What is expected » What is needed here is an exact repetition of the records below, beginning at the line that has "[5:31.80-5:32.70]" and stopping after the line that has "[0:04.40-0:04.80]".
**** Input
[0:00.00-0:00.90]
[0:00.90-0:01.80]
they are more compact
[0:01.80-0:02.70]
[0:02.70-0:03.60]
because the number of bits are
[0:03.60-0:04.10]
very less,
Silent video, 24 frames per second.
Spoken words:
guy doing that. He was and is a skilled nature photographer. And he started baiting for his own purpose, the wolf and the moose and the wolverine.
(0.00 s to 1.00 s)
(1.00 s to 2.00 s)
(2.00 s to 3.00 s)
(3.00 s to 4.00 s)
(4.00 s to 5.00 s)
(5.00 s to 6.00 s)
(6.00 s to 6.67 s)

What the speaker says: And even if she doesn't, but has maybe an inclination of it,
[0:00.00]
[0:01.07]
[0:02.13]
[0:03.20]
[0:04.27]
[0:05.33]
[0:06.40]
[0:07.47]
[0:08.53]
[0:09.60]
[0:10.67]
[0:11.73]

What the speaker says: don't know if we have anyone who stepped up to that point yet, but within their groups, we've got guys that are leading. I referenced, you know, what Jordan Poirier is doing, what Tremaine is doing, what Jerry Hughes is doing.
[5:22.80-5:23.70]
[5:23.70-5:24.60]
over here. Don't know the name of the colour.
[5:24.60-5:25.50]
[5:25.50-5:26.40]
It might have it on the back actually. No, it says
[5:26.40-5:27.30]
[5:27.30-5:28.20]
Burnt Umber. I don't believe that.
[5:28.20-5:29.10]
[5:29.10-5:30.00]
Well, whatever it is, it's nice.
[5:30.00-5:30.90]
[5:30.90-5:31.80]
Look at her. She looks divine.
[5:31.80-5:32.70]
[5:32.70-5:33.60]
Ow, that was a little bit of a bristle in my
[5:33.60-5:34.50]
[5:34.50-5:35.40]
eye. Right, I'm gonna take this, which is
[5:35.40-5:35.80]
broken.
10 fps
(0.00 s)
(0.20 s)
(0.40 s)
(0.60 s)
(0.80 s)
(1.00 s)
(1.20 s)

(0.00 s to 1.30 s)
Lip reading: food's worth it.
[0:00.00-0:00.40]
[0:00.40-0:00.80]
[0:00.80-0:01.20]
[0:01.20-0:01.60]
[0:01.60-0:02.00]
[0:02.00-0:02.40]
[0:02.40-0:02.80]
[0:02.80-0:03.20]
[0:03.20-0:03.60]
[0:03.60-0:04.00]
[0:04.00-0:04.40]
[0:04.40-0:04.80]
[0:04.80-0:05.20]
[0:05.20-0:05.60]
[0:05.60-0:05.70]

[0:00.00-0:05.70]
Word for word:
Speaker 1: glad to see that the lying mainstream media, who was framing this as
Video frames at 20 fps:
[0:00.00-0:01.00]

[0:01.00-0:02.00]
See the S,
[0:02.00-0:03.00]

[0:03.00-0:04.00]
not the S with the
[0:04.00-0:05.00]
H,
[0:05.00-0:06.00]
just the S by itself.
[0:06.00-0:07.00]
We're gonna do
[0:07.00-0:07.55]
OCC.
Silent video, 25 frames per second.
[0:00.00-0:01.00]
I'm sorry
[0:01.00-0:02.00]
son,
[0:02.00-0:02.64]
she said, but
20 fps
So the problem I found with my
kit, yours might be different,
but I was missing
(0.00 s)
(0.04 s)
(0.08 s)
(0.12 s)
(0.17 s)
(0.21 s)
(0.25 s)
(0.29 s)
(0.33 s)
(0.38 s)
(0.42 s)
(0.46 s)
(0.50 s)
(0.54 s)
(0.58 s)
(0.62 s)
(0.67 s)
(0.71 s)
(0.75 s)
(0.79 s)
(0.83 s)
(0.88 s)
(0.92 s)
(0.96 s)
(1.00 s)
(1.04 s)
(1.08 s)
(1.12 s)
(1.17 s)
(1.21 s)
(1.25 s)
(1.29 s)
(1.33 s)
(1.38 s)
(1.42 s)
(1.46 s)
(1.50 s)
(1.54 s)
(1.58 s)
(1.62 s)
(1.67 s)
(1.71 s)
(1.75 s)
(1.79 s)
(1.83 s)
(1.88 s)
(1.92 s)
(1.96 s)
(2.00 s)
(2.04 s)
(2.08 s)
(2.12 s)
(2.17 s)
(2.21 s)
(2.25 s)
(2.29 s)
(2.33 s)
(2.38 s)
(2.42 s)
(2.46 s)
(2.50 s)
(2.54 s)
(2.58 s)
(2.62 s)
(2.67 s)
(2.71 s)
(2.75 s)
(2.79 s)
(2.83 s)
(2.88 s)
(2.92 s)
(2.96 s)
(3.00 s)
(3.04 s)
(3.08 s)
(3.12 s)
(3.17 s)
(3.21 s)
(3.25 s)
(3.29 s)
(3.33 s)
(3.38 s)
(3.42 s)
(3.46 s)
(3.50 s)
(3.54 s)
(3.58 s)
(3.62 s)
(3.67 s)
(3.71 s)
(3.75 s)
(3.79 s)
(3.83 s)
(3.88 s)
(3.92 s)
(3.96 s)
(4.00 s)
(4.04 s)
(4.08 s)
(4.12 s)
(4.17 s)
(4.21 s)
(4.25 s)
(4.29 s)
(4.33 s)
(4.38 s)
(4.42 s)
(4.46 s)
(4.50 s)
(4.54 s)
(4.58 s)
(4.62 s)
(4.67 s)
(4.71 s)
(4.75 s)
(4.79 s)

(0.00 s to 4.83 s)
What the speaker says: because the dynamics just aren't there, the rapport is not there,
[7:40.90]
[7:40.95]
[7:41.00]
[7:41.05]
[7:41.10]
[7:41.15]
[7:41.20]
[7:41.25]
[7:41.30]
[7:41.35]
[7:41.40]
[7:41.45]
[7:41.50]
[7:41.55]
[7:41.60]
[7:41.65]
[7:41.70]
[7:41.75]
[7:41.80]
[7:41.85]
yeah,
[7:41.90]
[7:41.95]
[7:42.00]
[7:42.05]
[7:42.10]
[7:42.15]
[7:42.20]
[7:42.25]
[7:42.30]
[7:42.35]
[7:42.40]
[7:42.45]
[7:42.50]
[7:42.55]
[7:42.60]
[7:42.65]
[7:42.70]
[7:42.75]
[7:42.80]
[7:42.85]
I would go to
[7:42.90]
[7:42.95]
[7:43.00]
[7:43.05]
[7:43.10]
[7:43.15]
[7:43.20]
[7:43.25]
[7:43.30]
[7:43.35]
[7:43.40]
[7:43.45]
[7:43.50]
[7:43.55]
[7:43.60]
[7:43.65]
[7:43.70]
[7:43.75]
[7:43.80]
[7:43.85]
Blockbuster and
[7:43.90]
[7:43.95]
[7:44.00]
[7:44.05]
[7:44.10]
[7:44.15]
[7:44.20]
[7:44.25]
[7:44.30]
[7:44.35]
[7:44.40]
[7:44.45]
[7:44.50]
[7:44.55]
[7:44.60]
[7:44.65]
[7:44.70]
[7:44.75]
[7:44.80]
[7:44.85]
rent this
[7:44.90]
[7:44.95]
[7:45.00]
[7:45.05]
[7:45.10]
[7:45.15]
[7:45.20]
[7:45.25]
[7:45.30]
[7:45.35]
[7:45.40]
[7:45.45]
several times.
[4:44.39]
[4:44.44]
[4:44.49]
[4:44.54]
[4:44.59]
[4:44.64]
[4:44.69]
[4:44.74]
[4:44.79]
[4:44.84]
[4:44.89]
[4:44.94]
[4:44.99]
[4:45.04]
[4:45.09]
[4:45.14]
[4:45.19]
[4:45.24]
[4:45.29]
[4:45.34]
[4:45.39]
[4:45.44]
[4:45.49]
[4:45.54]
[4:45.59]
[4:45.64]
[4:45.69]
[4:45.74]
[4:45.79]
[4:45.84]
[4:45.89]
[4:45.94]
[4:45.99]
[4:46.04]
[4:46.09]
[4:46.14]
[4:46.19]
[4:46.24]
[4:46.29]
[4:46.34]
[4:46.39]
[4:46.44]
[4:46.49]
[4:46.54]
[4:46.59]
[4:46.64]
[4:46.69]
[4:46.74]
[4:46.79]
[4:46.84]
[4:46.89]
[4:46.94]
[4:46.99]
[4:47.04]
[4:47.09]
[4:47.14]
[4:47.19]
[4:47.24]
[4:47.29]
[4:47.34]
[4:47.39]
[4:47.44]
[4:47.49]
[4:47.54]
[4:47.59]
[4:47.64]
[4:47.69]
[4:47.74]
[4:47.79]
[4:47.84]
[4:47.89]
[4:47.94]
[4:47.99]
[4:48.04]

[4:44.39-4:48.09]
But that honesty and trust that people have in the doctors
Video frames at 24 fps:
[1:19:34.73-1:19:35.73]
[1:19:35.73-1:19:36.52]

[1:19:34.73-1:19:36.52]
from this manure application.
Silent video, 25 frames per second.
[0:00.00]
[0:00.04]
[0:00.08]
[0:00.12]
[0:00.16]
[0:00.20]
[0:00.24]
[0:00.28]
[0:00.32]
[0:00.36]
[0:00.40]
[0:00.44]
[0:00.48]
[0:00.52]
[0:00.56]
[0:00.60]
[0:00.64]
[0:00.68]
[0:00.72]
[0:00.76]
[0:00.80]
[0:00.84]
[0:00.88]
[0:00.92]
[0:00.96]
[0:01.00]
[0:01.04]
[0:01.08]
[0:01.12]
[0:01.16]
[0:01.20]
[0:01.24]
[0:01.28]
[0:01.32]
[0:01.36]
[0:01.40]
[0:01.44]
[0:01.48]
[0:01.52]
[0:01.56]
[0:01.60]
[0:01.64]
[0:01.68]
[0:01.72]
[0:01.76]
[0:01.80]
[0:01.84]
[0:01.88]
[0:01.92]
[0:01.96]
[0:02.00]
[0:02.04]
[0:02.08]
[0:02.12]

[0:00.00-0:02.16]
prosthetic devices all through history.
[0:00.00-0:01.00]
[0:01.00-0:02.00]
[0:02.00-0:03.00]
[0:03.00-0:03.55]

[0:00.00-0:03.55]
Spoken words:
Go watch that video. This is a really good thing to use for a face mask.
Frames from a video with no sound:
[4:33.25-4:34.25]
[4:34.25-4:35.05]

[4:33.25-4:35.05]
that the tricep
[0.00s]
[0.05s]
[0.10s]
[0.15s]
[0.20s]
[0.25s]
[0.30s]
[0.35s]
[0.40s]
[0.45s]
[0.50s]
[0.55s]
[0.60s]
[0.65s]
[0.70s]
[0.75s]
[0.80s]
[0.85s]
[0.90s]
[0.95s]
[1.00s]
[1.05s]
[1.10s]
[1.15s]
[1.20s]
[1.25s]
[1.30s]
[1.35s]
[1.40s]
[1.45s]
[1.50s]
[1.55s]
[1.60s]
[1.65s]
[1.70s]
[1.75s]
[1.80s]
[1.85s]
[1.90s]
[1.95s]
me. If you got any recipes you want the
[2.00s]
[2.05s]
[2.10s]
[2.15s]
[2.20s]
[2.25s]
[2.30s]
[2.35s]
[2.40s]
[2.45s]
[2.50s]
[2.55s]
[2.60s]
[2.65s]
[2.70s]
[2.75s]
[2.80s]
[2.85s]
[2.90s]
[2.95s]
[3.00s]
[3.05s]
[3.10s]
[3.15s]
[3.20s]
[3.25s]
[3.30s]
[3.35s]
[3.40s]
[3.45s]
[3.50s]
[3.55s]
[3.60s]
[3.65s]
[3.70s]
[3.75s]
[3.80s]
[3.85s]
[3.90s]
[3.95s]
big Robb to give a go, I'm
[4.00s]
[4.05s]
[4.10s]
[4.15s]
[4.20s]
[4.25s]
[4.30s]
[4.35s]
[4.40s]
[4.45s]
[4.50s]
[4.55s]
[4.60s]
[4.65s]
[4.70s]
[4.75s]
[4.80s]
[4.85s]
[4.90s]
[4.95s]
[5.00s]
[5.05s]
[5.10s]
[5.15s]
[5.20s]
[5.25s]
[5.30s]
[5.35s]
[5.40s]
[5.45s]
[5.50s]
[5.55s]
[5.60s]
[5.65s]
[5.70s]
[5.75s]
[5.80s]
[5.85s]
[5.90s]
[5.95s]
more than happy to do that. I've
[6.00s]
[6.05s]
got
********
Answer box »
[5:31.80-5:32.70]
[5:32.70-5:33.60]
Ow, that was a little bit of a bristle in my
[5:33.60-5:34.50]
[5:34.50-5:35.40]
eye. Right, I'm gonna take this, which is
[5:35.40-5:35.80]
broken.
10 fps
(0.00 s)
(0.20 s)
(0.40 s)
(0.60 s)
(0.80 s)
(1.00 s)
(1.20 s)

(0.00 s to 1.30 s)
Lip reading: food's worth it.
[0:00.00-0:00.40]
[0:00.40-0:00.80]
[0:00.80-0:01.20]
[0:01.20-0:01.60]
[0:01.60-0:02.00]
[0:02.00-0:02.40]
[0:02.40-0:02.80]
[0:02.80-0:03.20]
[0:03.20-0:03.60]
[0:03.60-0:04.00]
[0:04.00-0:04.40]
[0:04.40-0:04.80]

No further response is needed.